Later in the ’60s, a wave of reform movements sprang up in professions like business, law, medicine, and journalism, and it struck me that the prime movers all seemed to be people exactly my age, give or take a year. But by that time, a new crop of college students, disillusioned by America’s misadventure in Vietnam as well as the assassinations of JFK, his brother Bobby, and Martin Luther King, had concluded that what America needed was not reform but revolution— either that, or dropping out altogether. So those early ’60s when my “Kennedy Class” was in college were a narrow window indeed.
Constance Dent comes out
But what became of the authoritarian elders we battled back in the day? After leaving Penn, our dean of women Constance Dent spent 32 years as a psychology professor at Kutztown University while also maintaining a private psychology practice — the sort of work that inevitably required her to venture inside the heads of other, younger people, not to mention her own. During that time, she helped create Kutztown’s Women’s Awareness Group; she also co-founded its Women’s Studies Program, as well as the Berks County Prison Society, which provides support services for inmates. These were the very kinds of reform efforts that you might have expected from my own liberated Kennedy Class, not from a defender of the detested Establishment. And eight years ago, at the age of 93, Constance Dent got married for the first time— to…a… woman.

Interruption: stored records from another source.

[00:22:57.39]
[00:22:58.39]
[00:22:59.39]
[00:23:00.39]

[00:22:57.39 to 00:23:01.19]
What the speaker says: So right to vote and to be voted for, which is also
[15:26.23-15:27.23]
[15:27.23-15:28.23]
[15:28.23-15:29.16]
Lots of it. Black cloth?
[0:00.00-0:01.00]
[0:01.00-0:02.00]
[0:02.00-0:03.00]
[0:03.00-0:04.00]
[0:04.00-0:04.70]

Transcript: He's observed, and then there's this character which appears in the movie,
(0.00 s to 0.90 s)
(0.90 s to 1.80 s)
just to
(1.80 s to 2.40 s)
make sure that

It may have taken her 93 years to come out, but come out she did. I like to think that, in the process, this erstwhile champion of her generation became, in some sense, a beneficiary of our generation.
Enjoy Dan Rottenberg’s new memoir, The Education of a Journalist: My Seventy Years on the Frontiers of Free Speech. You can also visit his website at www.danrottenberg.com
From reader Richard Horowitz:
Let me add more transition facts to what you wrote:
— Our school years saw the introduction of the birth control pill. This changed all interactions between boys and girls and gave girls the freedom they never had.

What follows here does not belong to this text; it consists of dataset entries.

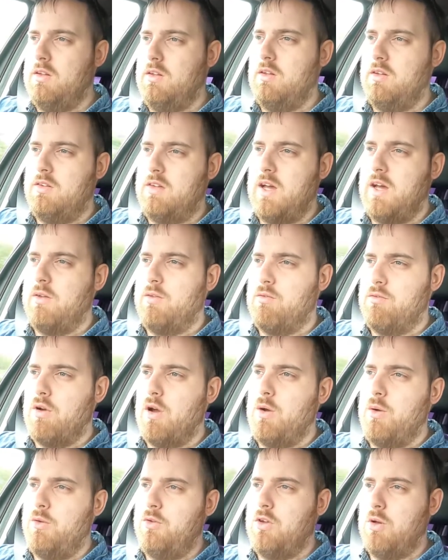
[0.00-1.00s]
down the
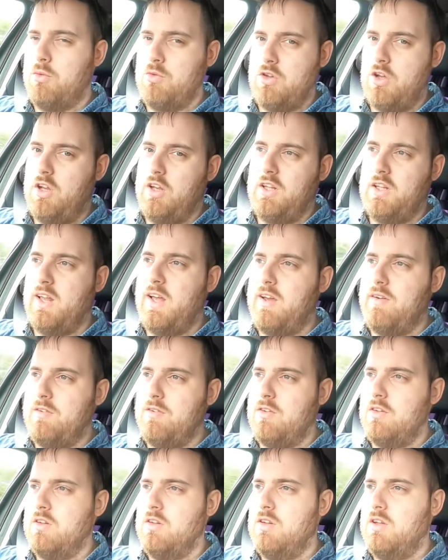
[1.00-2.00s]
road. I was turning
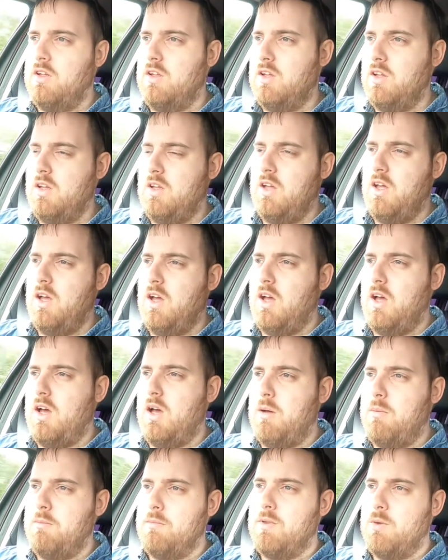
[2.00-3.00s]
left.
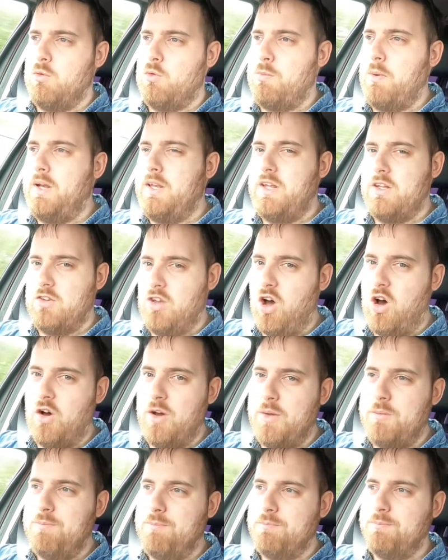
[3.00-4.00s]
There was plenty of
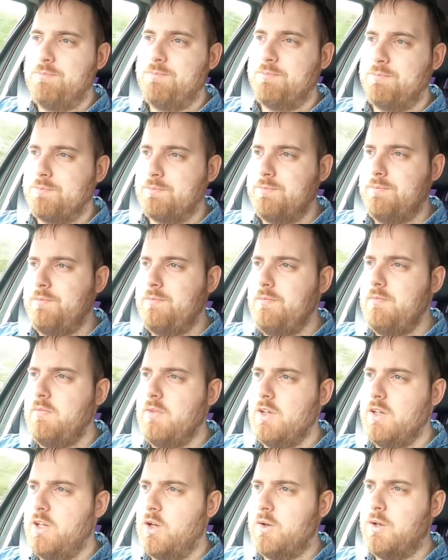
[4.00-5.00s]
time,
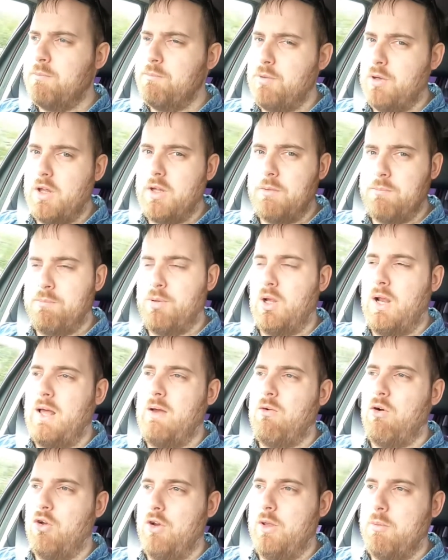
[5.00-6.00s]
you know, I didn't pull
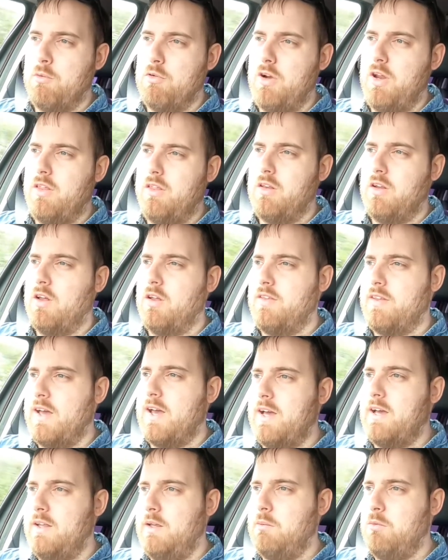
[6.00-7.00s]
out on him or anything like
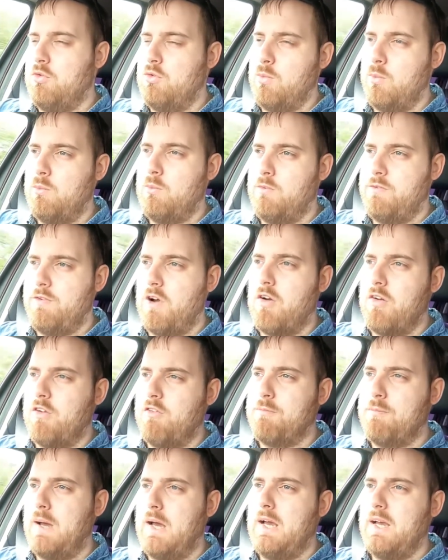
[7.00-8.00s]
that. He was far enough
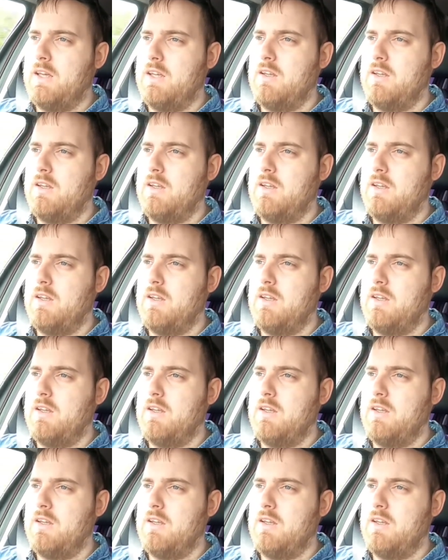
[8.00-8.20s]
back,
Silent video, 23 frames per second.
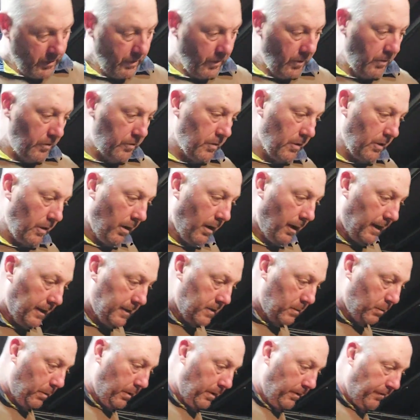
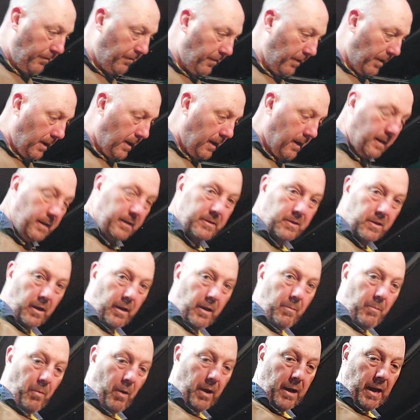neutralized with
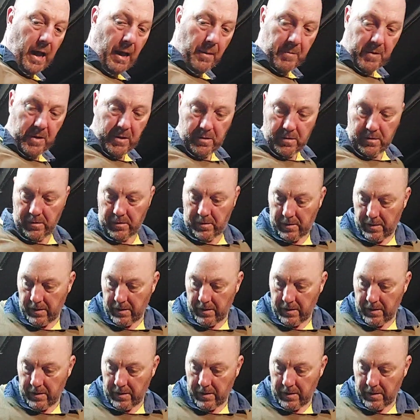sodium bicarbonate.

— The first mini-skirt I ever saw was on Penn’s campus senior year, worn by Candace Bergen (called Cappy then). I remember clearly when she walked down Locust Walk across the green in a short skirt, the boys parted (like Moses parting the waves) and all of us with tongues out just stared at the wonder. This manifestation of this liberation of females is not to be underestimated. And still the fact today among the young.

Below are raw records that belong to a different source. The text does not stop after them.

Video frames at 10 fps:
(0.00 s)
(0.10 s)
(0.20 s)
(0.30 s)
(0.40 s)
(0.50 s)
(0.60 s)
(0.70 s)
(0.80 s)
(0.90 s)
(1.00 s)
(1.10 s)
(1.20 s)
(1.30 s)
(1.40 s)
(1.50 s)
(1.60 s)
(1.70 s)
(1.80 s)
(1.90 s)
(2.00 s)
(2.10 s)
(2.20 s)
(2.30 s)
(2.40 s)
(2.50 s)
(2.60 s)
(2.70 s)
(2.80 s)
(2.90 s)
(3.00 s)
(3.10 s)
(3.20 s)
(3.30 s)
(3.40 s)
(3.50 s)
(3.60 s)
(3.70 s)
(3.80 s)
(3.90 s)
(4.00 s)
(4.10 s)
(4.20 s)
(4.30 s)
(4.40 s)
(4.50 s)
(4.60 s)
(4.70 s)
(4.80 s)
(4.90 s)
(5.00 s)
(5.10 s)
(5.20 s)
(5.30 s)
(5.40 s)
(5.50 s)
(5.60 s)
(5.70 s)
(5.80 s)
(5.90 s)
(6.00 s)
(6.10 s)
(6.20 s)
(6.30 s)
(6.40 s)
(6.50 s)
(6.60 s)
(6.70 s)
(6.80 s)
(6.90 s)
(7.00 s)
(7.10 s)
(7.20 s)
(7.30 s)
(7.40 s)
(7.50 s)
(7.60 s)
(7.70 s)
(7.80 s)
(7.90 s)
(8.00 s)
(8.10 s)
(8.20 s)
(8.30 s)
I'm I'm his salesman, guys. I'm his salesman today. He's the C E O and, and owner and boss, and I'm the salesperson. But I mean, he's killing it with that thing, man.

— The Vietnam War not only caused divisive and revolutionary behavior; I submit it changed forever our trust in the Federal government and our trust in all politicians to this day
— While you do point out rock 'n roll music was part of this transition, you did not mention the impact on dance: Chubby Checker’s Twist separated male/female dance partners forever.
— Because I was 1-A and eligible to be drafted, I hated Lyndon Johnson. But the Great Society act of 1964 was probably the most momentous legislation in many areas of the past 65 years. Medicare alone assures this.
From reader Bob Levin:
My basic belief is that what is generally thought of as the '60s did not reach most of the country until some time between the Democratic convention in '68 and Woodstock a year later.
After Brandeis (Class of '64), I came back to Philly for Penn Law School. By the time I graduated, Ira Einhorn was mouthing off to a few acolytes in Powelton Village, and there was a head shop in Center City and half a dozen hippies were hanging in Rittenhouse Square , but social activism was confined to a small fringe.
At Penn Law, I had my class's only beard and was one of two law students I knew to smoke pot. We graduated one African-American and zero Hispanics or Asians, and no one was (openly) gay.
Did you ever read Evan Osnos's quote about Joe Biden: "Anyone born a white, straight male in America in 1942 won a cosmic lottery"? I think Osnos was right on.